Sooner or Later, We’ll All Belong to the Kingdom of the Sick

The "Invisible Kingdom" author Meghan O’Rourke on the silent epidemic of chronic illness

Photo by Yuris Alhumaydy

Since the late 1990s, Meghan O’Rourke battled symptoms no one, including O’Rourke herself, could explain: dizziness, night sweats, fatigue, electric shock sensations, stabbing pain, hives. When on a trip to Vietnam in 2012 a rash—seven or eight raised bumps arranged in a circle—appeared on her inner arm, she thought, It looks like Braille. But what was it trying to tell her? 

O’Rourke is one of the millions of Americans living on the edge of medical knowledge—living with poorly understood and often misdiagnosed conditions, often involving dysregulation of the immune and/or nervous system. Eventually, she would be diagnosed with both chronic Lyme disease and an autoimmune condition, but for many years, she struggled to find a doctor who would take her symptoms seriously. 

O’Rourke’s new book, The Invisible Kingdom: Reimaging Chronic Illness, chronicles her quest to heal, a quest that was often confusing, lonely, and, as she trudged from practitioner to practitioner hoping this one would finally provide answers, time-consuming and expensive. With a poet’s lyricism and precision—O’Rourke’s books of poetry including Sun in Days and Halflife—O’Rourke captures the terror as well as the drudgery of chronic unwellness. At the same time, she trains a sharp journalistic eye on a problem of staggering proportions: what she calls a “silent epidemic” of chronic illness affecting millions of Americans. These illnesses include autoimmune disease, myalgic encephalomyelitis/chronic fatigue syndrome, chronic Lyme disease, fibromyalgia, dysautonomia, mast cell activation syndrome, and now, on a scale we are only beginning to comprehend, Long Covid. 

I spoke with O’Rourke about the loneliness of being chronically ill, the need for an integrative care model of medicine, what it meant to have Covid hit as she was writing a book about long-term illness, and the challenge of finding meaning in a life that’s been turned upside down. 

CC: In The Invisible Kingdom, you write that if every age has its “signature disease,” ours is the type of chronic illness that tends to go unrecognized in tests and is often viewed with skepticism by the medical establishment. This includes post-treatment Lyme disease syndrome, which you were eventually diagnosed with, autoimmune disorder, dysautonomia, and fibromyalgia. It occurred to me that you must have been in the middle of working on this book when the pandemic hit. What role does/did long COVID have in the “Invisible Kingdom” of the ill generally, and in your writing process more specifically?

MOR: The book was almost done when the pandemic began.

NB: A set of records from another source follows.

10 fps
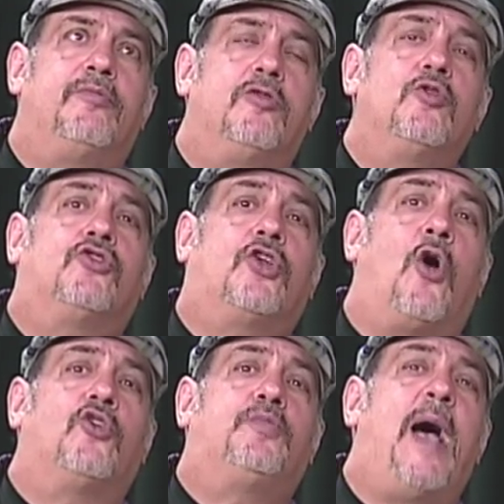Bruce
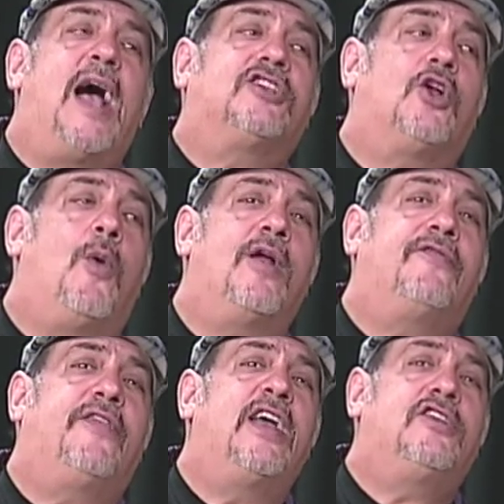Goes Bazzo on
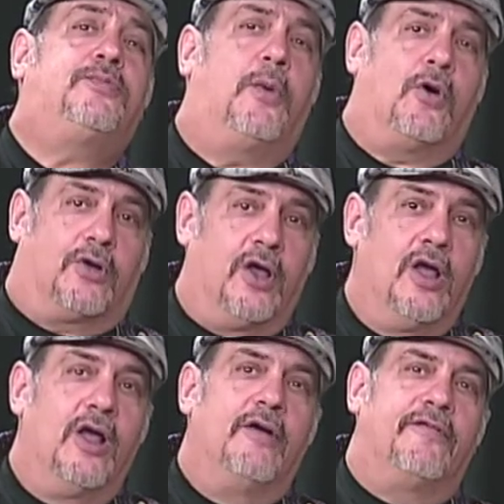Facebook.
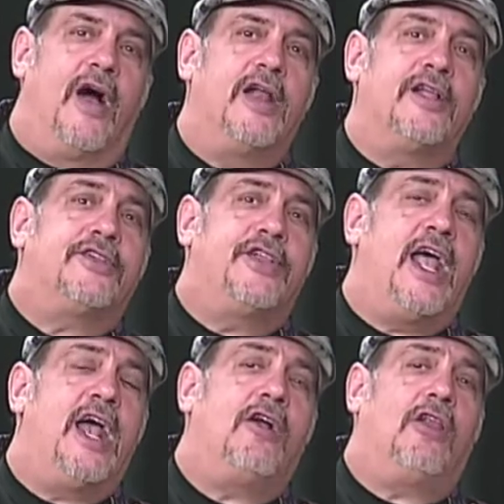Yeah. Find us
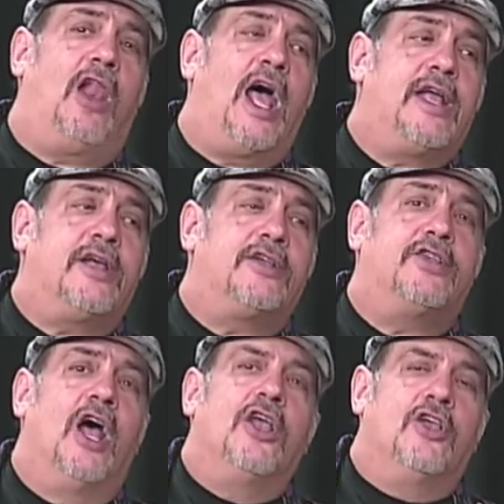there, like
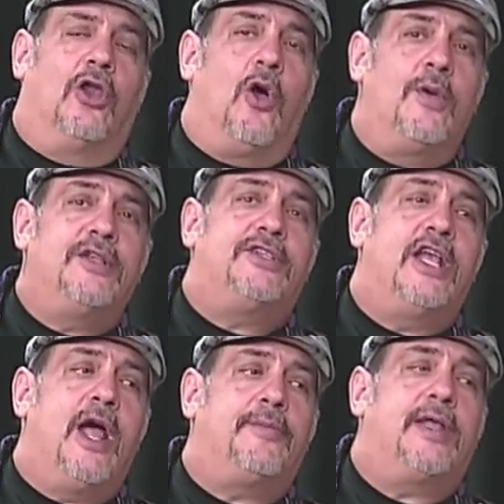us. You'll always
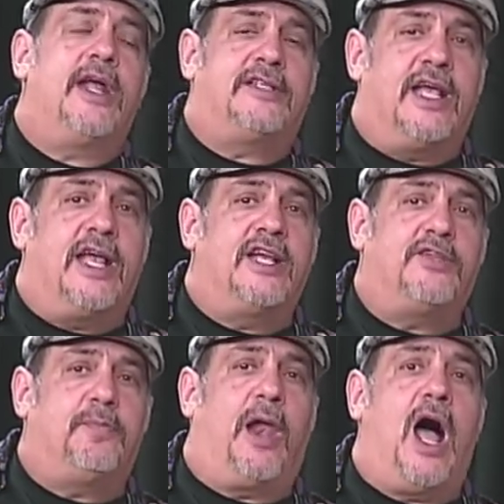see updates of
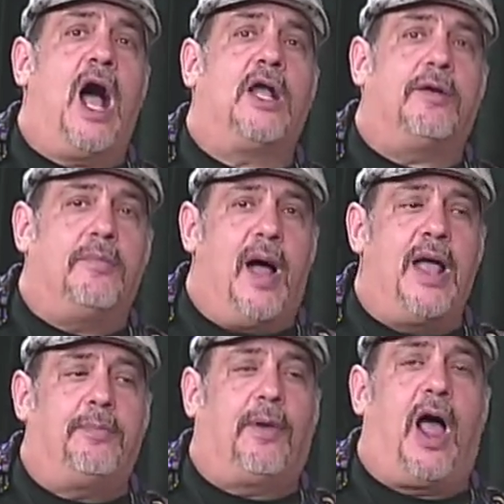his blog,
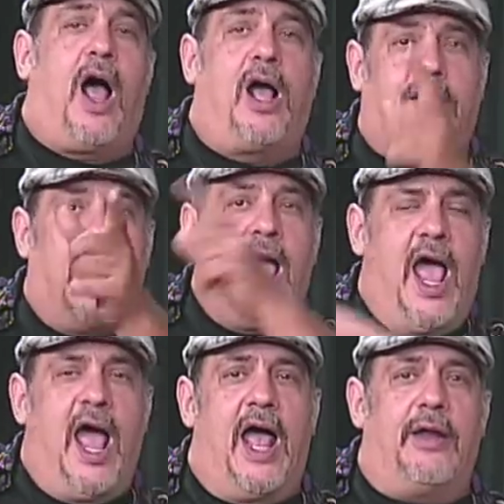my blog,
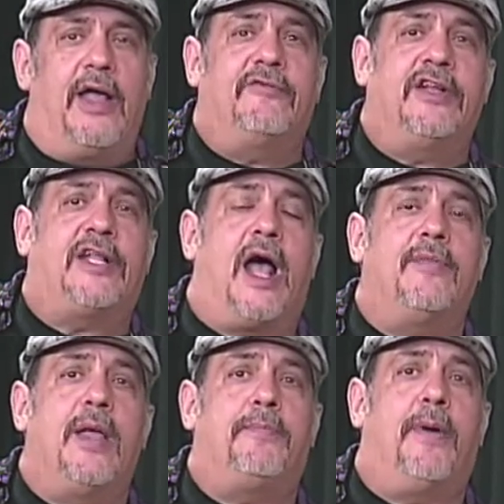and every
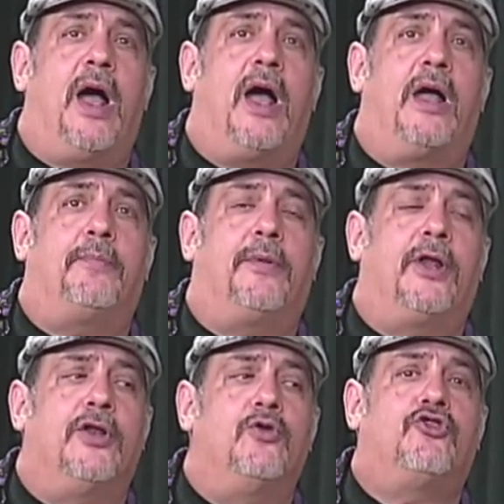time they uh, right.
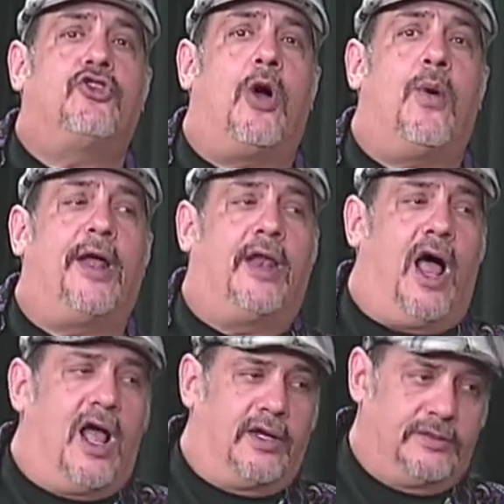put a new show yeah.
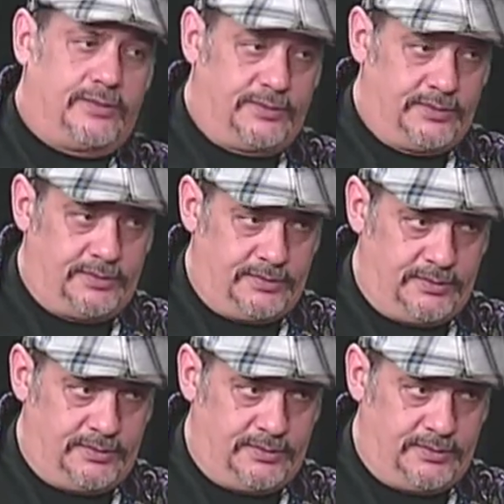online. And you know something?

In January 2020, I was already speaking with immunologists and virologists around the world about chronic illness, and because of those conversations, I was one of those people who quite early on was saying, “The pandemic is coming.” I was the Cassandra in my friend group. 

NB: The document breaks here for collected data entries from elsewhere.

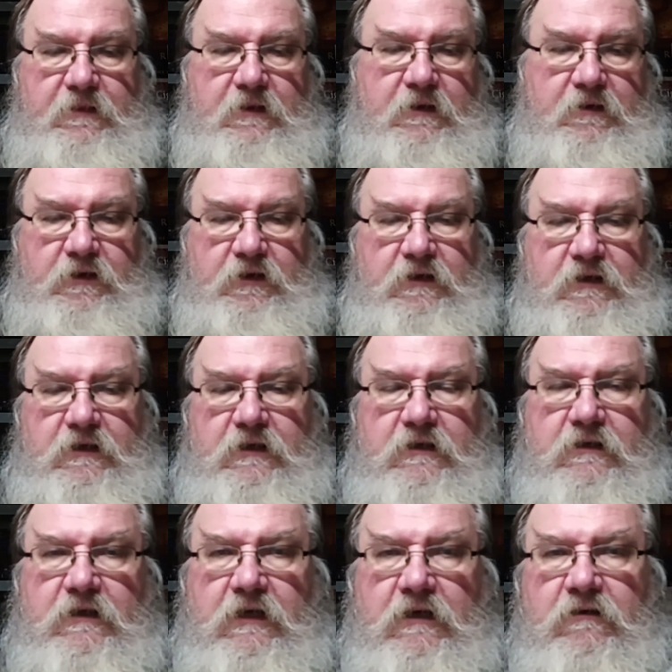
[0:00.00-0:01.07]
You can
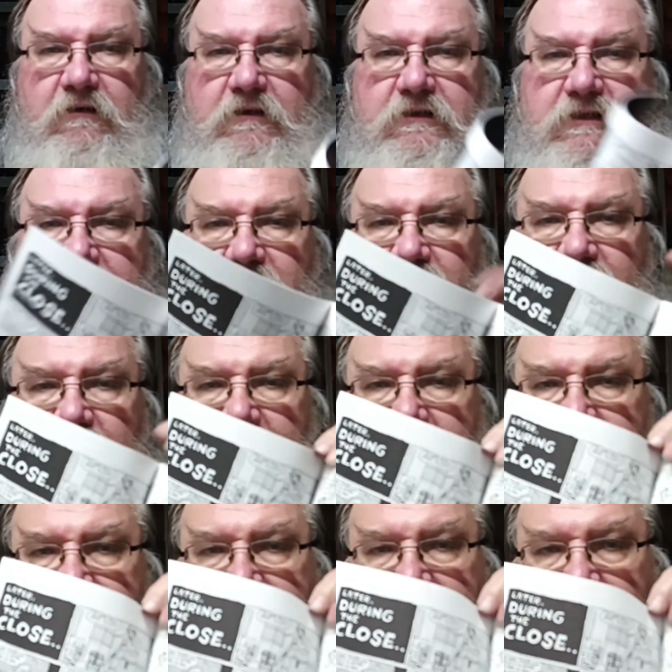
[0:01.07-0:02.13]
get a look at some
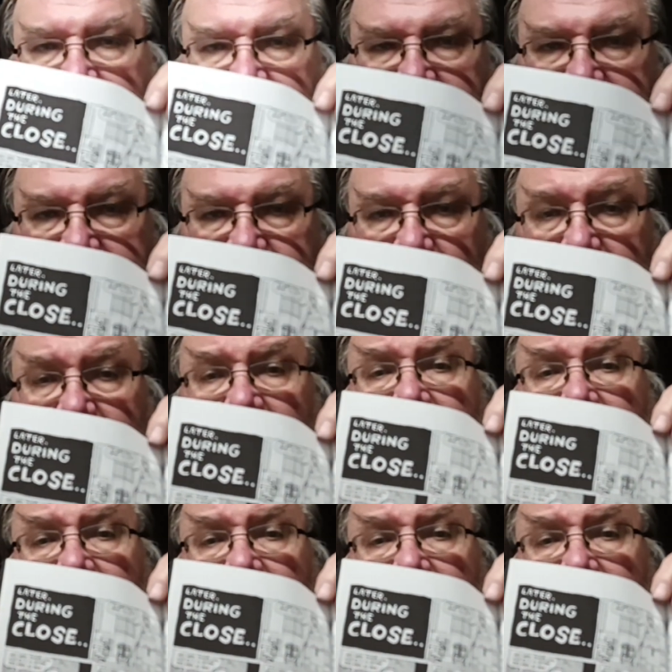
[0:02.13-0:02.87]
of his work,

Beginning in early June 2020, I started to report on people who were saying they’d gotten sick in March and still weren’t better. I had to hit pause on The Invisible Kingdom and think, how am I going to rewrite this book? I didn’t want to just stick in a mention of the pandemic. I wanted to integrate it into the book, because Long Covid made the things I was trying to explain in The Invisible Kingdom all the more urgent. By that I mean our siloed health care system; medicine’s resistance to crediting the testimony of patients with so-called “vague” symptoms; and the kinds of overly tidy containers it likes to put disease into.

In fact, before the pandemic, I had been reporting on this emerging paradigm of disease that now is familiar to many of us: the notion that infectious pathogens and organisms don’t all behave the same way in our bodies, as the 19th-century advent of the germ theory had suggested. Germ theory postulated that viruses and bacteria behave very similarly in different people, giving us this model that either you recover or you die from an illness. But as it turns out, some pathogens can trigger long-term illness in a subset of people for reasons we don’t fully understand. Conditions like autoimmune disease, myalgic encephalomyelitis/chronic fatigue syndrome (ME/CFS), and post-treatment Lyme disease syndrome can be affected by, or are thought to be triggered by, an infection that doesn’t resolve for some reason—whether because the pathogen is still there, or because the immune system has been kicked into overdrive, or because damage has been done to the body that we don’t understand.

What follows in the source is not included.